DTH operators want change in licensing regime to enable infrastructure sharing
New Delhi: The direct-to-home (DTH) operators, cable operators and head-end in the sky (HITS) networks on Monday welcomed the Telecom Regulatory Authority of India’s (Trai) move to facilitate infrastructure sharing in the television distribution sector and requested for an amendment in the existing licensing guidelines.
The regulator had issued a pre-consultation paper on infrastructure sharing in the television distribution sector in May, followed by a consultation paper in September to enable distribution platform operators (DPOs) to share the available resources in the industry and reduce their capital expenditures.
DPOs obtain television channels from the broadcasters and deliver these channels to the subscribers directly (through DTH operators) or indirectly through cable operators.
Currently, all DPOs are required to establish and maintain their own infrastructure for distribution of satellite television services to the subscribers.
At an open house discussion organized by Trai on Monday, the DPOs expressed concern over excessive cost involved in the television distribution set-up and called for an amendment in the existing policy guidelines for different operators. Currently, there are seven DTH operators, two HITS operators, 900 multi-system operators (MSOs) and 60,000 cable operators in the country.
“It is a welcome step in terms of infrastructure sharing and the fact that it is going to be voluntary in nature. That’s definitely something DTH operators can look among themselves to see whether it makes sense for them or not,” said Himanshu Patil, chief operating officer at Videocon d2h Ltd, during the discussion.

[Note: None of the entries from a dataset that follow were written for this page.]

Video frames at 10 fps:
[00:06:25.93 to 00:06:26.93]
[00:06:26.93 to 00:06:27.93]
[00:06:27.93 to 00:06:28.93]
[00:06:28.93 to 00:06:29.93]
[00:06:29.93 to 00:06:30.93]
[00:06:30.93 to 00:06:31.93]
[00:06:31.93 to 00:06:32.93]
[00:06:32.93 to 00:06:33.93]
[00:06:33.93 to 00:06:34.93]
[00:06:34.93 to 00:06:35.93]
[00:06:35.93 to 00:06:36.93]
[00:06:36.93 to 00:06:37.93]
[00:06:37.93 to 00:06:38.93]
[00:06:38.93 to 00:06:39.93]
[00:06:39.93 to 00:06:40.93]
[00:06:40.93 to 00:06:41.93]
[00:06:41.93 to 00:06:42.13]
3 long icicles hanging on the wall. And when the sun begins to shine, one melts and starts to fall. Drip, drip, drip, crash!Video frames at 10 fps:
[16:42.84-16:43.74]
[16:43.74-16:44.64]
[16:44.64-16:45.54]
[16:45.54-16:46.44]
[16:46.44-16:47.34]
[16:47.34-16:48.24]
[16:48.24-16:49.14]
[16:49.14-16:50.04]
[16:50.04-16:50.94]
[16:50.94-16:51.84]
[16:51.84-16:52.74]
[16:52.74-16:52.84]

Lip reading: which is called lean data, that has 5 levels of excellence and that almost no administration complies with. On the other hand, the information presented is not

Anil Malhotra, chief operating officer at Siti Networks Ltd, agreed that it was a long-awaited move. “There is a need for a change in the existing licensing conditions which currently don’t allow two platforms to use the same infrastructure facility,” he said.
Enabling infrastructure sharing will help the DPOs to reduce overall costs especially in remote areas, which require huge investment and deployment of additional resources. The authority also said that it will look into introducing a licensing framework for firms which are not a part of broadcast industry, but can exclusively provide distribution infrastructure to multiple firms.
“There are back-end infrastructure providers in telecom such as Ericsson which are the common providers. Similarly, the platforms which are not a part of the industry but can become infrastructure providers would lead to more conducive environment in the industry,” said Trai chairman R.S. Sharma.